● **Exercise prompt**: Every entry that follows should be repeated exactly; drop the images.

** Dataset records follows **

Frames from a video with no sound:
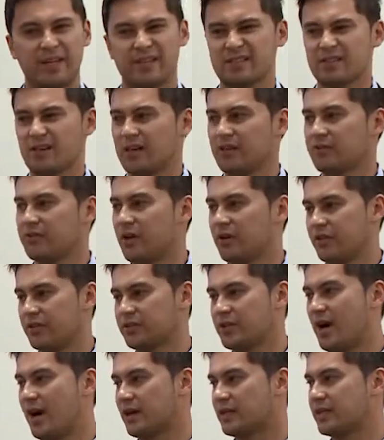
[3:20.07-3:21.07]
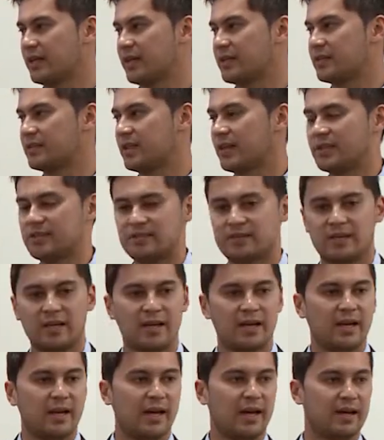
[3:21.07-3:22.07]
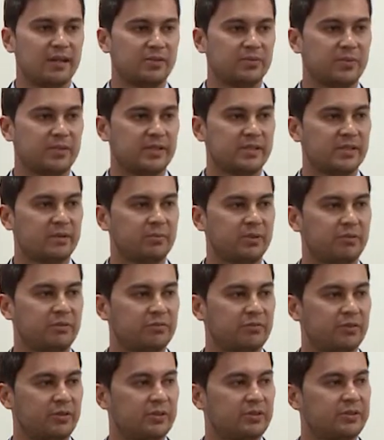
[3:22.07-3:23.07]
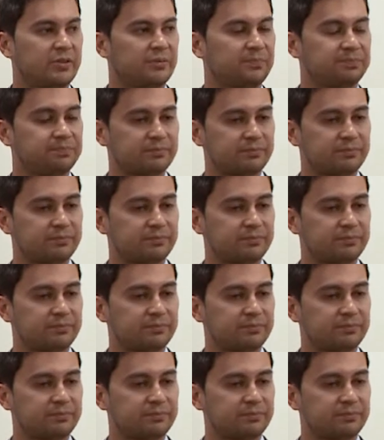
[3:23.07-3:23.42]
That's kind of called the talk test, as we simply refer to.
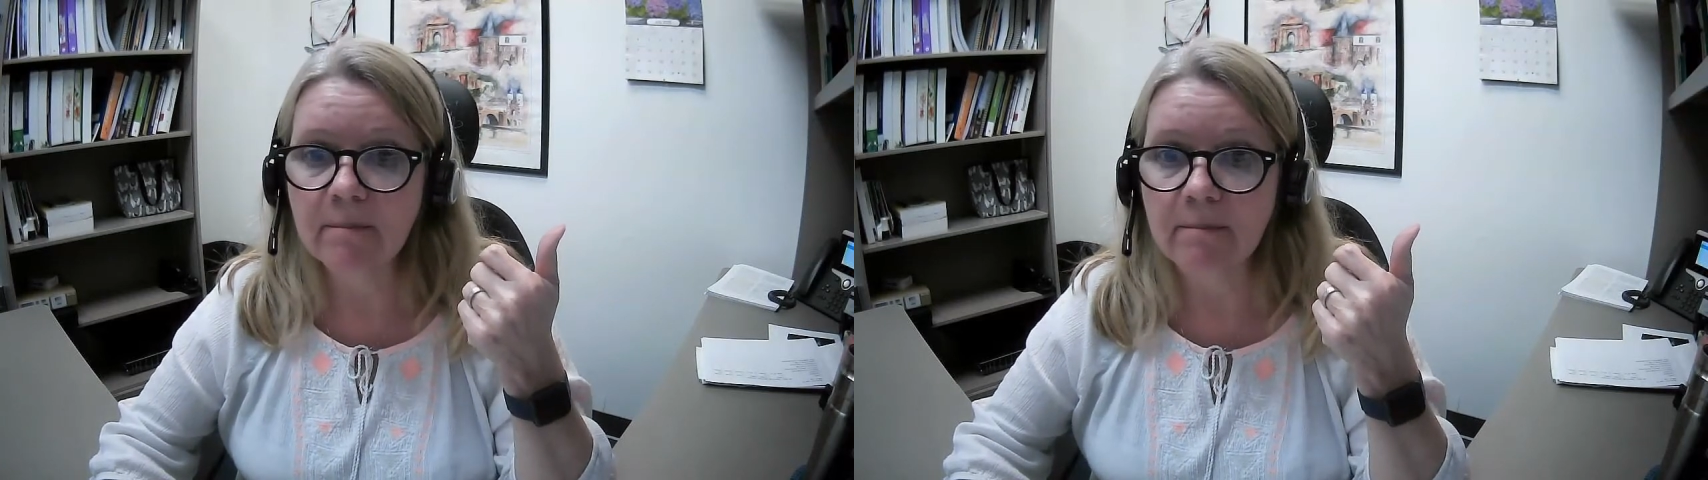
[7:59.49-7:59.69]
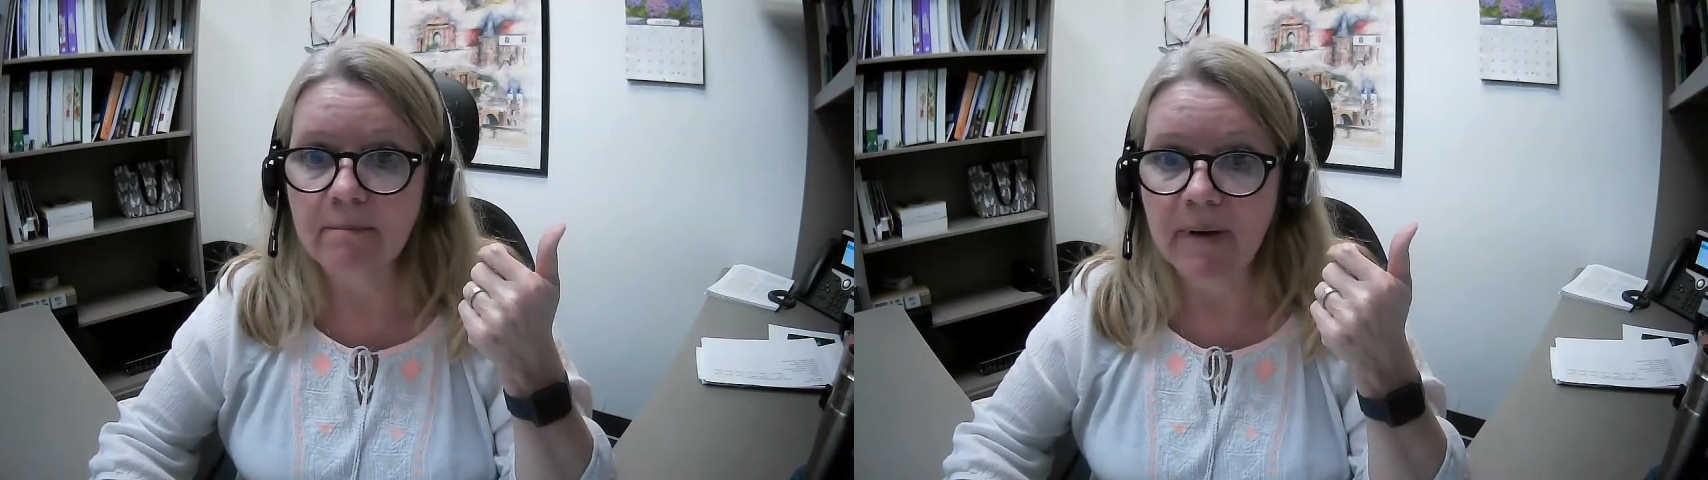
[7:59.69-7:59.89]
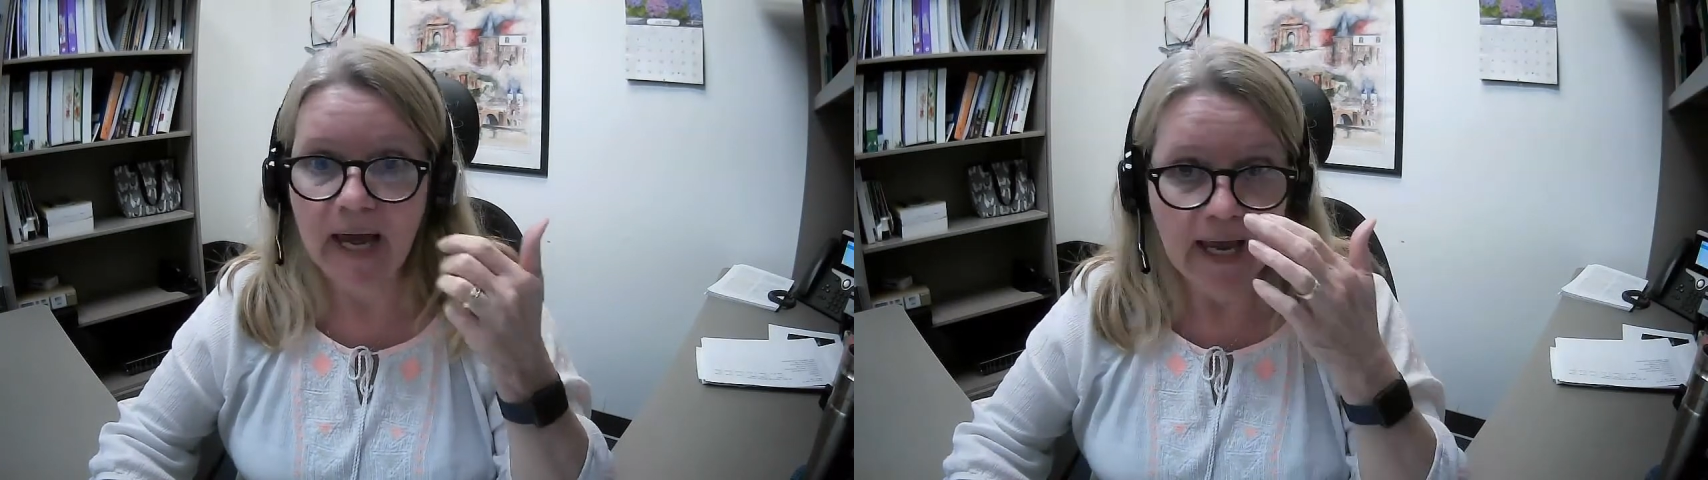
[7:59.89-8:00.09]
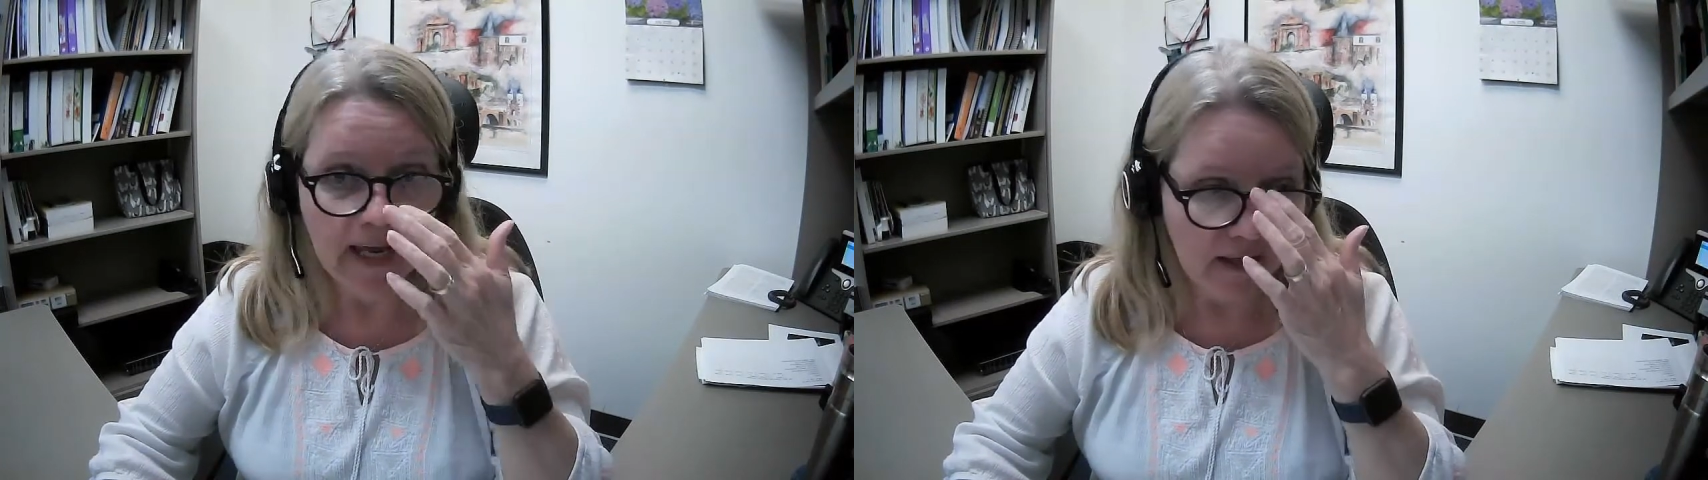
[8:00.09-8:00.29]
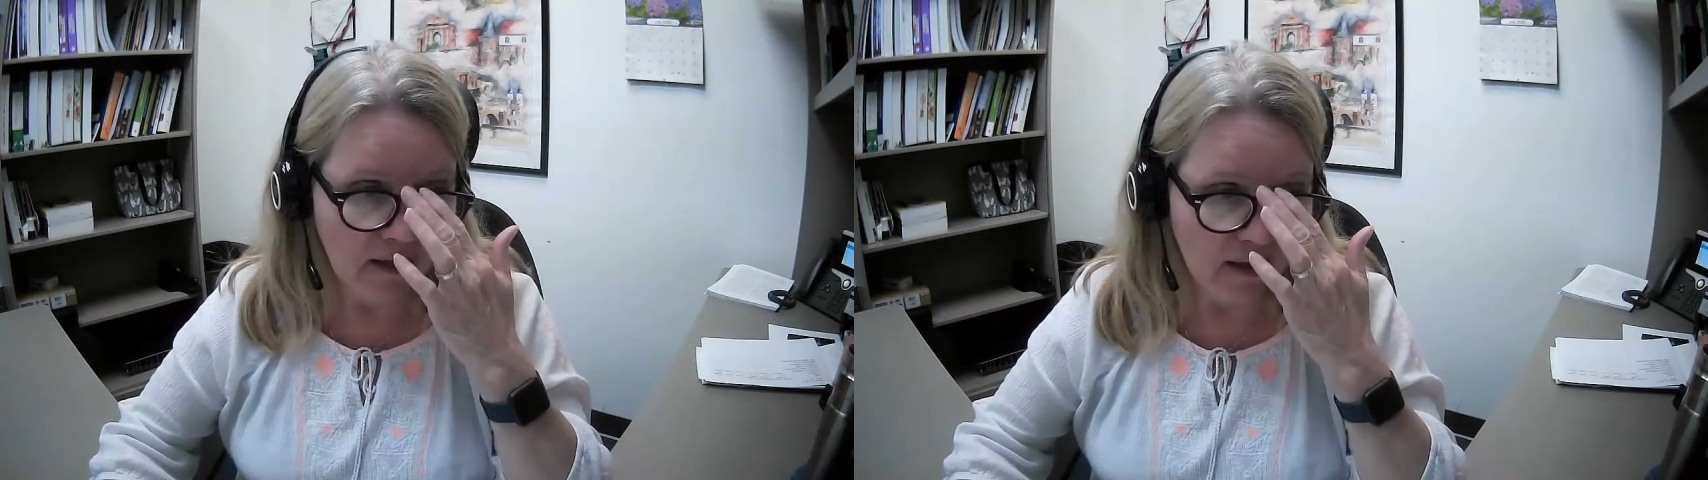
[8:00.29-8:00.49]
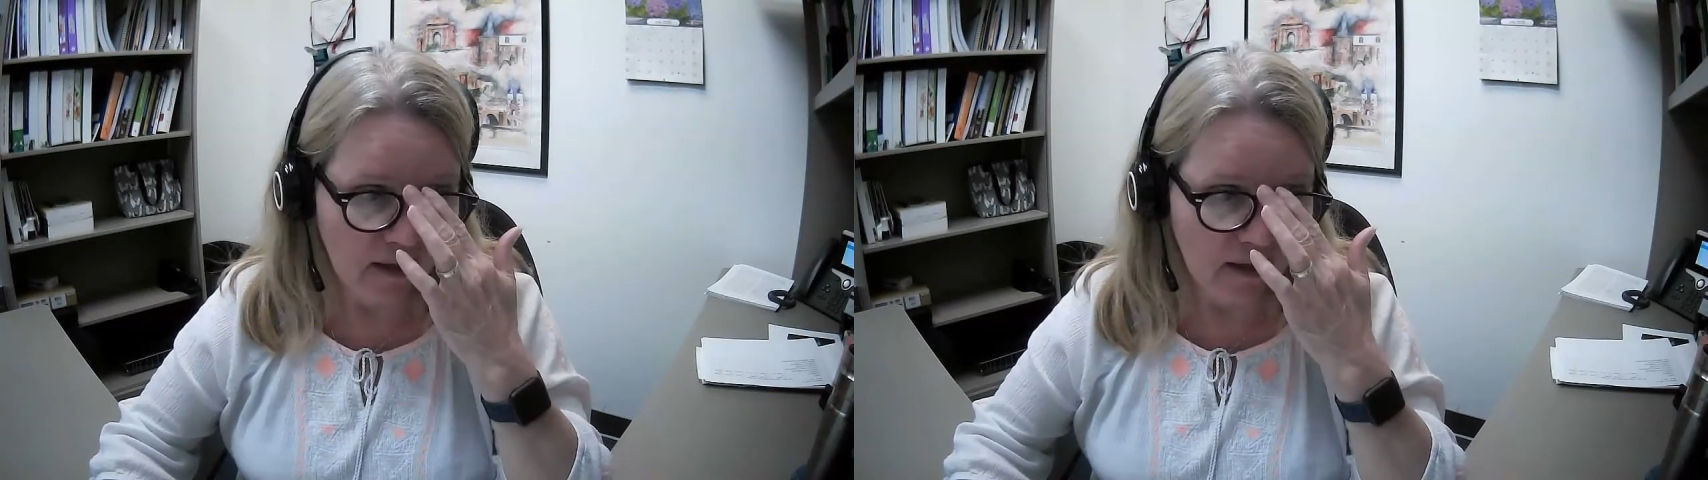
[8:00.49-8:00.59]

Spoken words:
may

** End of Dataset records **

● **Exercise answer**:
Frames from a video with no sound:
[3:20.07-3:21.07]
[3:21.07-3:22.07]
[3:22.07-3:23.07]
[3:23.07-3:23.42]
That's kind of called the talk test, as we simply refer to.
[7:59.49-7:59.69]
[7:59.69-7:59.89]
[7:59.89-8:00.09]
[8:00.09-8:00.29]
[8:00.29-8:00.49]
[8:00.49-8:00.59]

Spoken words:
may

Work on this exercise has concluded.